Здоровье Устиньи Егоровны не улучшалось. Есть она не могла, только глотала жидкое, и то с трудом. Врачи рекомендовали ей молоко. А где его взять? В посёлке только у двух хозяев были коровы, да и те даже в летнюю травостойную пору молока давали мало. Имели коровку и Мунгаловы, но у них детворы мал мала меньше, им самим не хватало. Старшенькая дочка Мунгалихи, Зинка, водила бурёнку на поводке, как собачонку, кормила травой у заборов, на картофельных межах, а от такого корма молочная река не побежит. Был выход – возить со спиртзавода барду и поить ею корову, но сама Мунгалиха не могла, еле ковыляла на больных ногах, старик тоже едва выползал на завалинку, а муж там, где все – на фронте. Вся надежда была на двенадцатилетнюю Зинку. Если приспособить двухколёсную таратайку, сверху примостить бочку, впрячь корову да помогать ей тянуть этот груз, можно было неплохо и подкормить корову. В помощь Зинке, вернее – главным возчиком, решено было нарядить Котьку.
Осип Иванович с этим предложением и сходил к Мунгалихе, договорился. В день наладил таратайку, умостил сверху двухсотлитровую бочку с крышкой, завёл в оглобли бурёнку, запряг честь честью. Прежде чем трогаться опробовать, закурил. Котька видел: ему, бравшему призы за джигитовки, горько хомутать корову. Дымокур щурил глаза от дыма, перебрасывал цигарку из одного угла рта в другой, мял лицо в горестной улыбке.

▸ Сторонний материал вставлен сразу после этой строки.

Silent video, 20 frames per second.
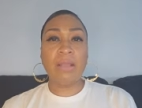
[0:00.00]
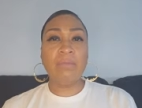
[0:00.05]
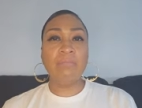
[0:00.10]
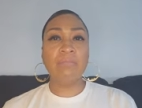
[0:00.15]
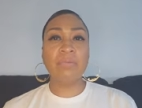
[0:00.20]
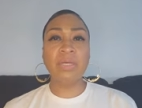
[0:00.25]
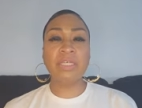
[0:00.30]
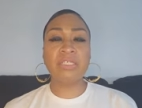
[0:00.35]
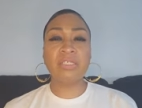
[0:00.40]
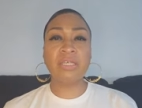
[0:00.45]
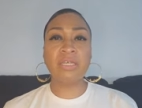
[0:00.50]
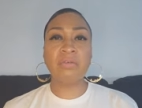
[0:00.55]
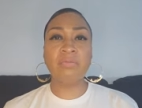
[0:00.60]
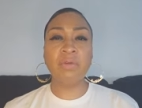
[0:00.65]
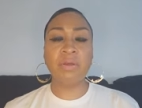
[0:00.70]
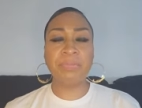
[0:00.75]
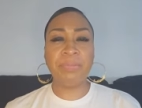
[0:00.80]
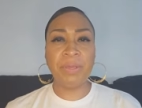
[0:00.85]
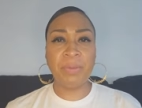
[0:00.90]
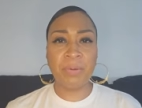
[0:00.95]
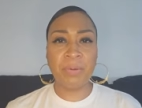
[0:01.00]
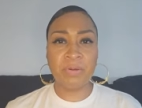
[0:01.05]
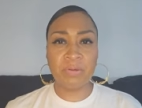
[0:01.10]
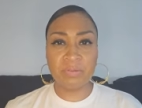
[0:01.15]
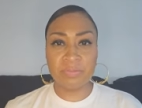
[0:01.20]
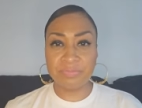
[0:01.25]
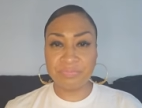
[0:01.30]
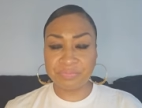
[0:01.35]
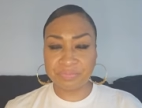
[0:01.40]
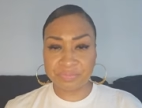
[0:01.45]
But see, when
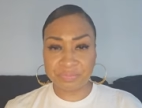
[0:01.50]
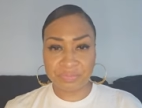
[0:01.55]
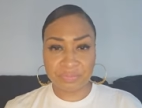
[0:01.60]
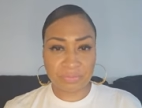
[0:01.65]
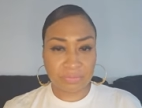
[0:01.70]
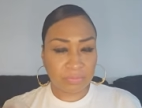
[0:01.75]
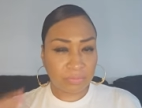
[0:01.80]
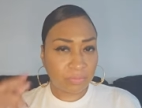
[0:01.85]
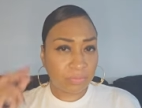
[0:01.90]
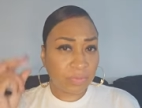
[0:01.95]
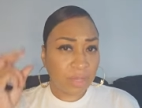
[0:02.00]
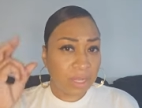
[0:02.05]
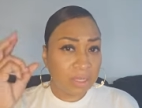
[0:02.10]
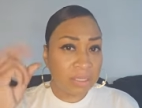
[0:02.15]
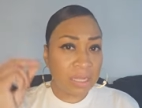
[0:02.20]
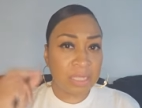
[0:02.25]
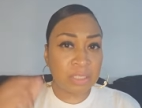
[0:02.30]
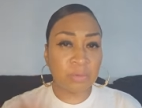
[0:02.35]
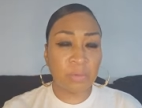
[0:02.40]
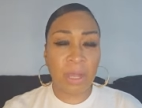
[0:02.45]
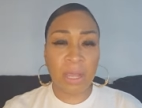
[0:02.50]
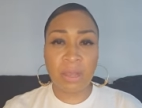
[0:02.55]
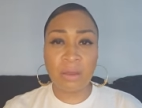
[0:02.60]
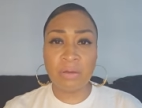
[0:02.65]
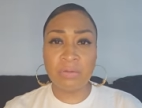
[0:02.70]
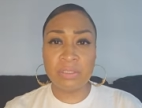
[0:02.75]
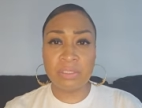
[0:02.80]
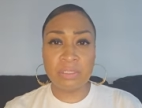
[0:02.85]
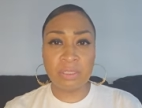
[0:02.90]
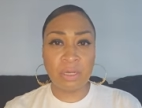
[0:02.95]
people, that's why I
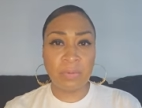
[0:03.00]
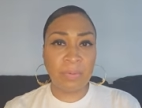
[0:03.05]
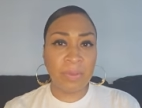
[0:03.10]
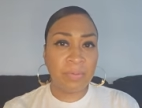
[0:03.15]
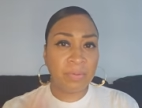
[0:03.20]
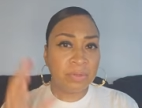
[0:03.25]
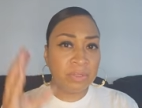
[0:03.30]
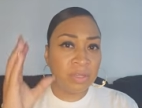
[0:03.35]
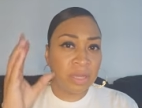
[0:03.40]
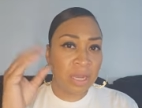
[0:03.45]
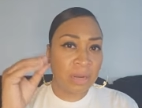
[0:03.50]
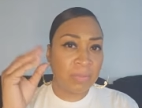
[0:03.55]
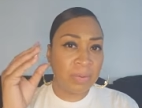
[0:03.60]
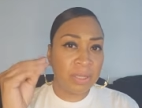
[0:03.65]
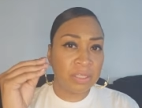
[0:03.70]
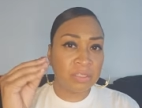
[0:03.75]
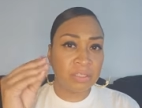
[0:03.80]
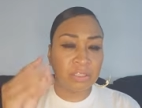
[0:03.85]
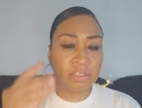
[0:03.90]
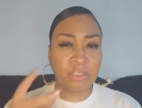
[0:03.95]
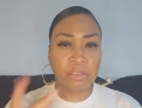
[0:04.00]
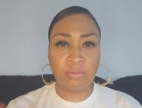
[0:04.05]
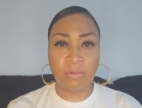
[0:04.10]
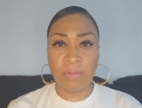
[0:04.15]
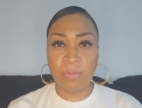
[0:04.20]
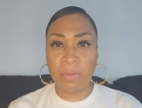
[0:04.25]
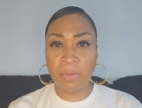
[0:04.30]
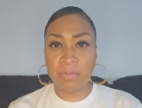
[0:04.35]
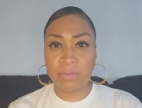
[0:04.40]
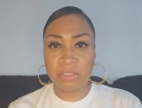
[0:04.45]
always tell people, you got to pay attention to
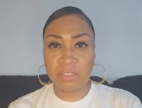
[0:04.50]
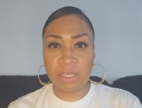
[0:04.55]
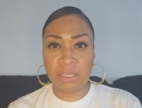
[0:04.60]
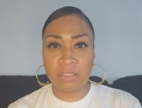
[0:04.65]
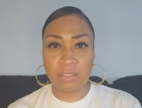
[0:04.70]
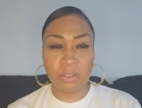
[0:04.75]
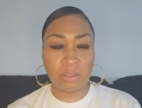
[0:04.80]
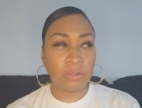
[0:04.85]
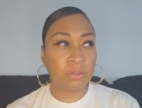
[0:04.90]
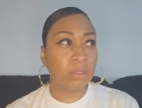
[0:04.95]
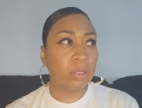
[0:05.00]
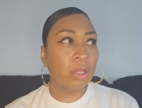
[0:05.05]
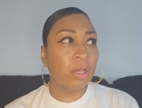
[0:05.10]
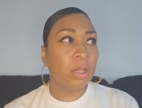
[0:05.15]
what people say to you.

– Будет возить, – заключил он. – Только подковать.
– Как это подковать? У неё копытце раздвоенное, – возразил Осип Иванович. – Она идёт, а они растопорщиваются, чтоб сцепление с землёй было.
– Цапление! – Дымокур хмыкнул. – Кем она там цапляет? Шипы надо!
– Говорю – копыто раздвоённое! – Осип Иванович показал на пальцах. – А подкова их сожмёт. Да она и не пойдёт, сжамжись-то! Это ж природа у них такая. Попробуй подкуй! Посмотрю, как ты на ней поскачешь, казак, ёс кандос!
– Дак подкову-то надо специальную! – стоял на своём Дымокур. – Раздвижную придумать!